Os setores mais afetados pela crise econômica, segundo revela a análise, são o de duráveis (lojas de departamento e de utilidades domésticas) e de automóveis. De janeiro a outubro de 99 e na comparação a igual período do ano passado, os setores registraram queda de 3,87% e de 37,56% respectivamente.
A explicação para o resultado negativo, segundo o economista da FCESP Fábio Pina, é a escassez das linhas de crédito e a queda nos rendimentos médios da população consumidora. "Bens de maior valor deixaram de ser prioridade para o consumidor. Já o setor da construção civil depende muito de investimentos de longo prazo", acrescenta.

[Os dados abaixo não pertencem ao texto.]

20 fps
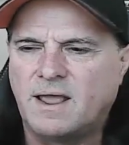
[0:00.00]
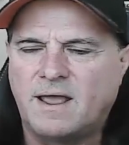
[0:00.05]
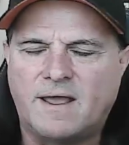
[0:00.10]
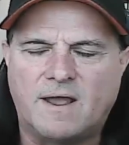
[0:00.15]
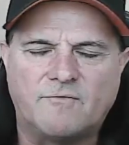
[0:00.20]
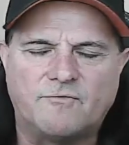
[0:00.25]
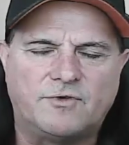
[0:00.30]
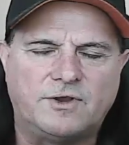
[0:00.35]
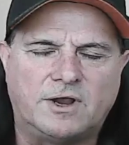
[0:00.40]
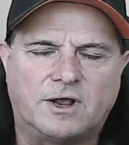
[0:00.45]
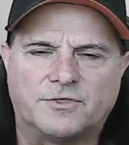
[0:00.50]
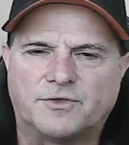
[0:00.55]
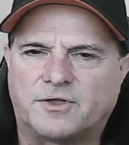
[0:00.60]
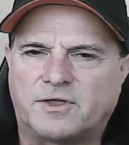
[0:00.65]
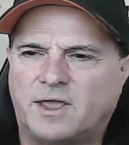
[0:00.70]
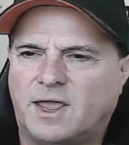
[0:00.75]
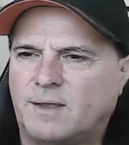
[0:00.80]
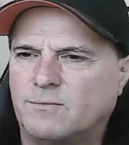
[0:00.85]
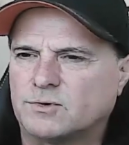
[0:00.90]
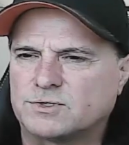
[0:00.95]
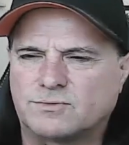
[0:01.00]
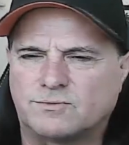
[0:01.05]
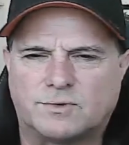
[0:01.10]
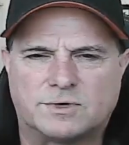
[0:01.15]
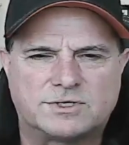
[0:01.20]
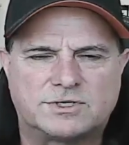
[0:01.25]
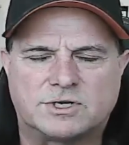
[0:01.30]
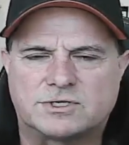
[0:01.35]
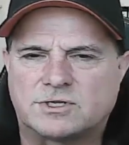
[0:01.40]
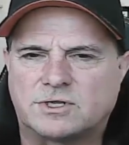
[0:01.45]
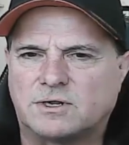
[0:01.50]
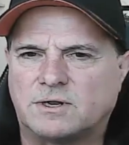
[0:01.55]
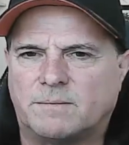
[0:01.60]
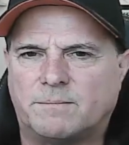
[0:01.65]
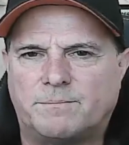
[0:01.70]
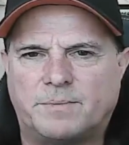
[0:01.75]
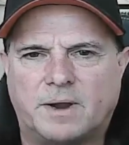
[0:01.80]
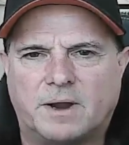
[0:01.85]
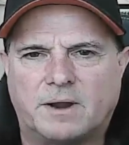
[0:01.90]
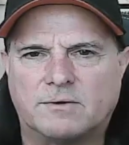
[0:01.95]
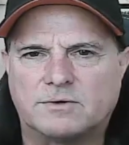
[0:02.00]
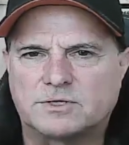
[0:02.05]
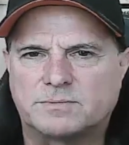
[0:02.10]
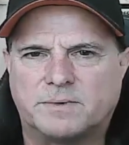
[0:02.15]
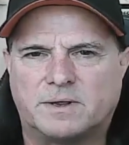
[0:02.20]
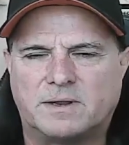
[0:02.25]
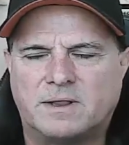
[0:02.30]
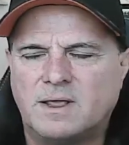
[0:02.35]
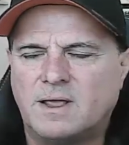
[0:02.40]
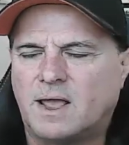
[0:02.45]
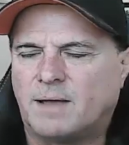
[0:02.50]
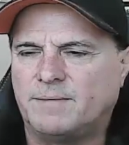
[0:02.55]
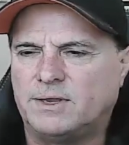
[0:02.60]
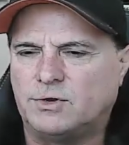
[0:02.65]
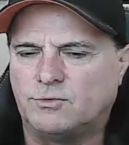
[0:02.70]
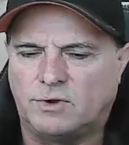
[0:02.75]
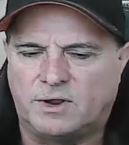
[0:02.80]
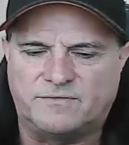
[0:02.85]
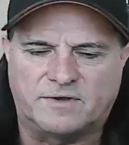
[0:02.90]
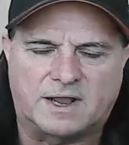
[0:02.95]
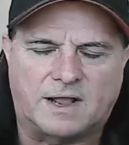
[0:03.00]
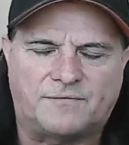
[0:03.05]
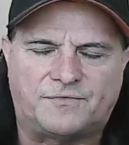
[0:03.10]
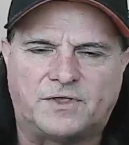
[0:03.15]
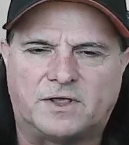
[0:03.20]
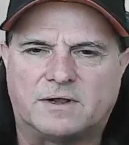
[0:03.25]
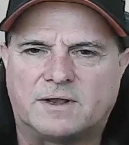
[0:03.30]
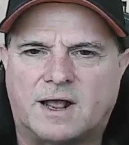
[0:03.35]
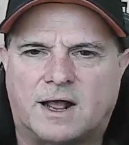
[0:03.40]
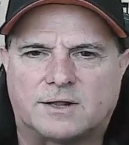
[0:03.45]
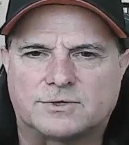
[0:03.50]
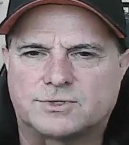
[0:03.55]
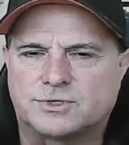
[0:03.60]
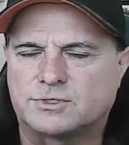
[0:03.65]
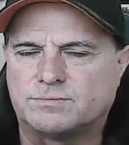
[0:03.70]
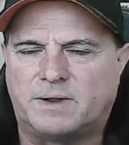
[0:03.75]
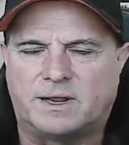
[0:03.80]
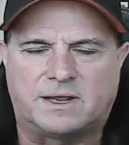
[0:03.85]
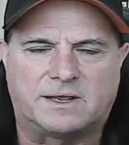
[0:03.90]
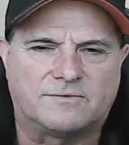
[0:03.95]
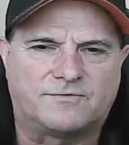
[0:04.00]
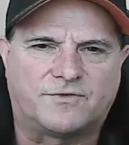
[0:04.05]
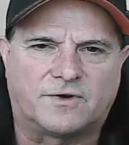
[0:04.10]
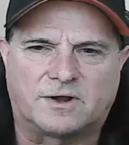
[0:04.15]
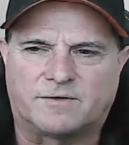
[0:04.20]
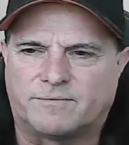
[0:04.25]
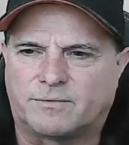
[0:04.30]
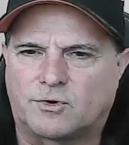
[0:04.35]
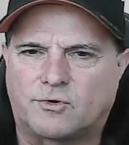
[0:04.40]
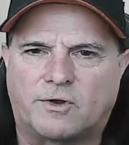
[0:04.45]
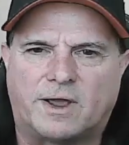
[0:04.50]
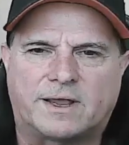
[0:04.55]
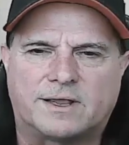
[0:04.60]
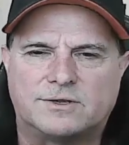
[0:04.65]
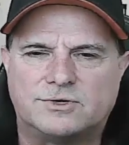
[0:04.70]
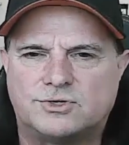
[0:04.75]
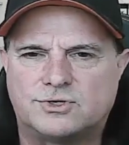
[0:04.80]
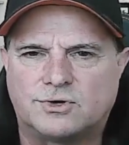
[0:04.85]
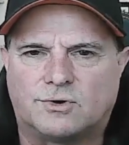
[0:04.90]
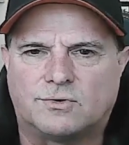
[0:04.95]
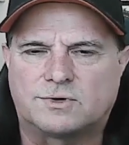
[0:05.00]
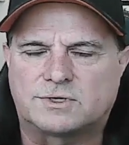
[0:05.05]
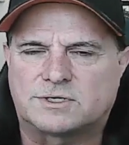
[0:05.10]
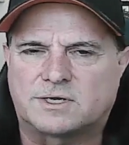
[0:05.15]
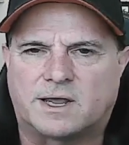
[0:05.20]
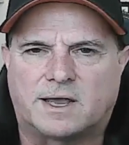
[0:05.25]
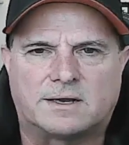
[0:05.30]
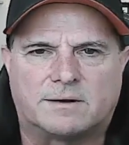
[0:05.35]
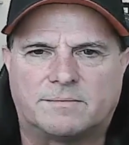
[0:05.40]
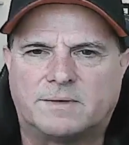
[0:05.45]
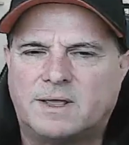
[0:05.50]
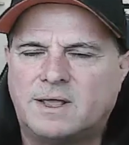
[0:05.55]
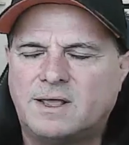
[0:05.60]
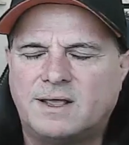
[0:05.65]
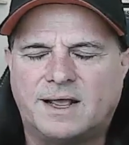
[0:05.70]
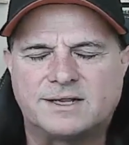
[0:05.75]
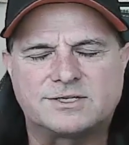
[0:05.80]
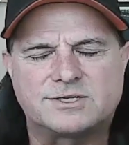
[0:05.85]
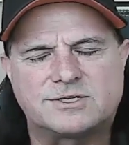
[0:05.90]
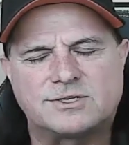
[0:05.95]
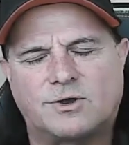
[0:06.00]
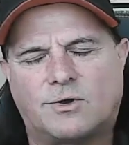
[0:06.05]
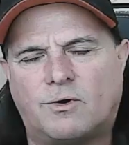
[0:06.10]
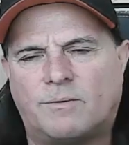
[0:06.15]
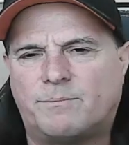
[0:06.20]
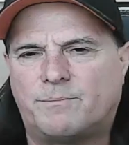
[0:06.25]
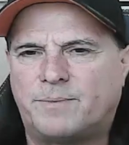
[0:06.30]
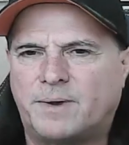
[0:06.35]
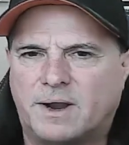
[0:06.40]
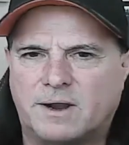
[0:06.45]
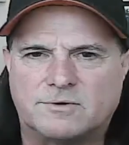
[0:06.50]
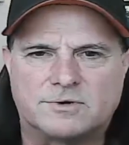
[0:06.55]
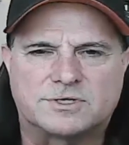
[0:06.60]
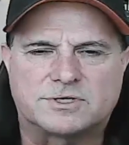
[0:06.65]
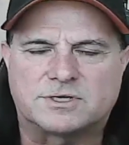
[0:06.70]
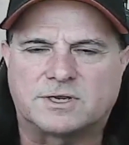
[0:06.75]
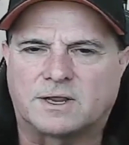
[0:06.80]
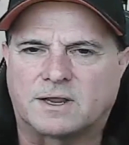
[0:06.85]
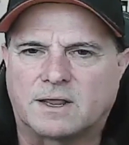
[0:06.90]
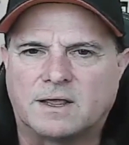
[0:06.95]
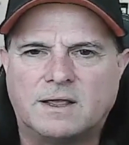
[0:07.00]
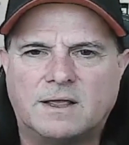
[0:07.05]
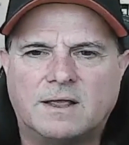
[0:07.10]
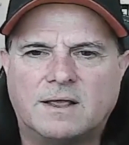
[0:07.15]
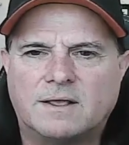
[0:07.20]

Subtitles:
Every other game was just an embarrassment. I mean, you even got the announcers making fun of them, cracking jokes at them. It's so embarrassing.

De acordo com a prévia da PCCV, o segmento de semiduráveis, representado em grande parte pelos vestuários, deixou o comércio varejista surpreso. Apesar da extensão do inverno e o atraso do verão, a queda do faturamento no ano ainda é uma incógnita para os analistas. De janeiro a outubro de 99, em relação a igual período de 98, o item ficou negativo em 11 48%, segundo a pesquisa.

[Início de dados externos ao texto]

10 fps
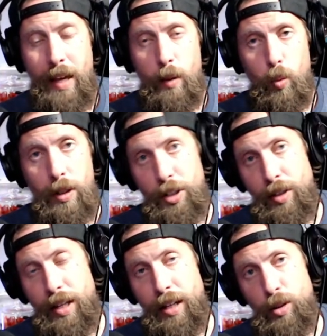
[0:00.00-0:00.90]
Now, the
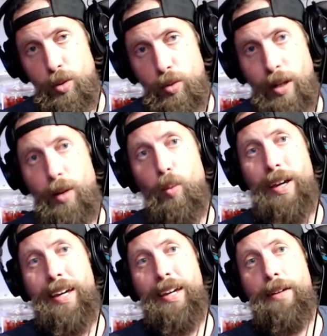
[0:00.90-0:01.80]
ones you can't use right
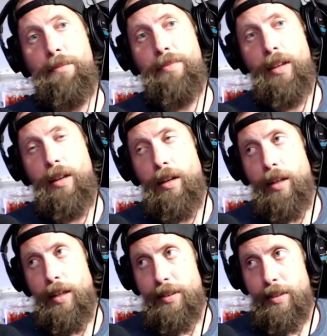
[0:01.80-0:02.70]
away
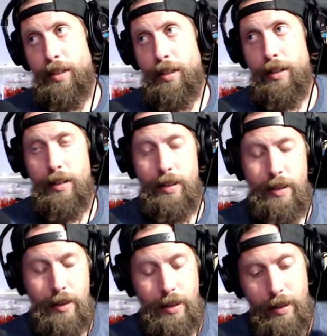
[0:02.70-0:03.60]
is the
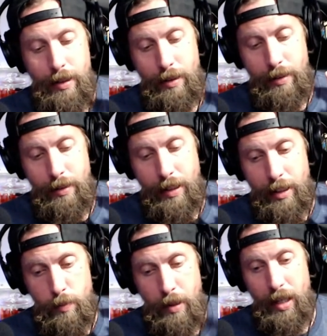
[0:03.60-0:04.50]
uh,
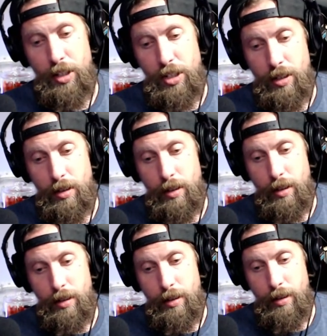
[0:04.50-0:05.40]

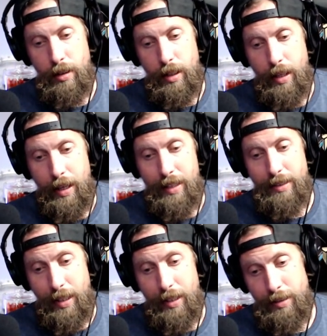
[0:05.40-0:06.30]
expansion
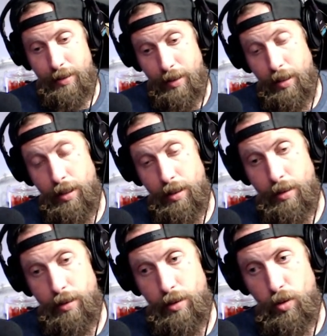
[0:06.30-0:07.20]
SSD
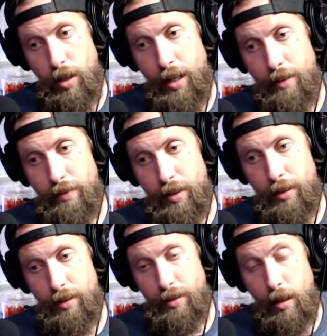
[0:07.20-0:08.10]
drive,
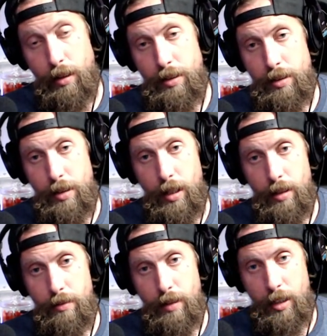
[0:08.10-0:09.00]
the solid
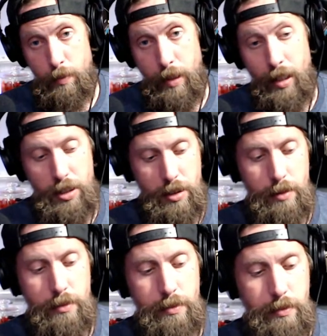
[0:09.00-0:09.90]
state
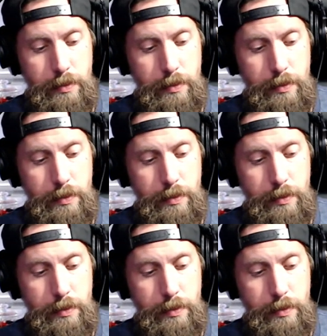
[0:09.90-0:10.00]
expansion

O desempenho positivo ficou por conta dos supermercados, em parte relacionado à substituição de consumo, diz Pina. "Quem iria comprar um automóvel ou dar entrada em um imóvel preferiu manter uma poupança mais elevada a ficar devendo num momento de crise". O segmento de não duráveis vendeu em outubro 5,62% a mais do que em setembro e 0,80% em relação a outubro do ano passado. Nos dez primeiros meses de 1999, o faturamento é 12,23% superior a igual período de 1998.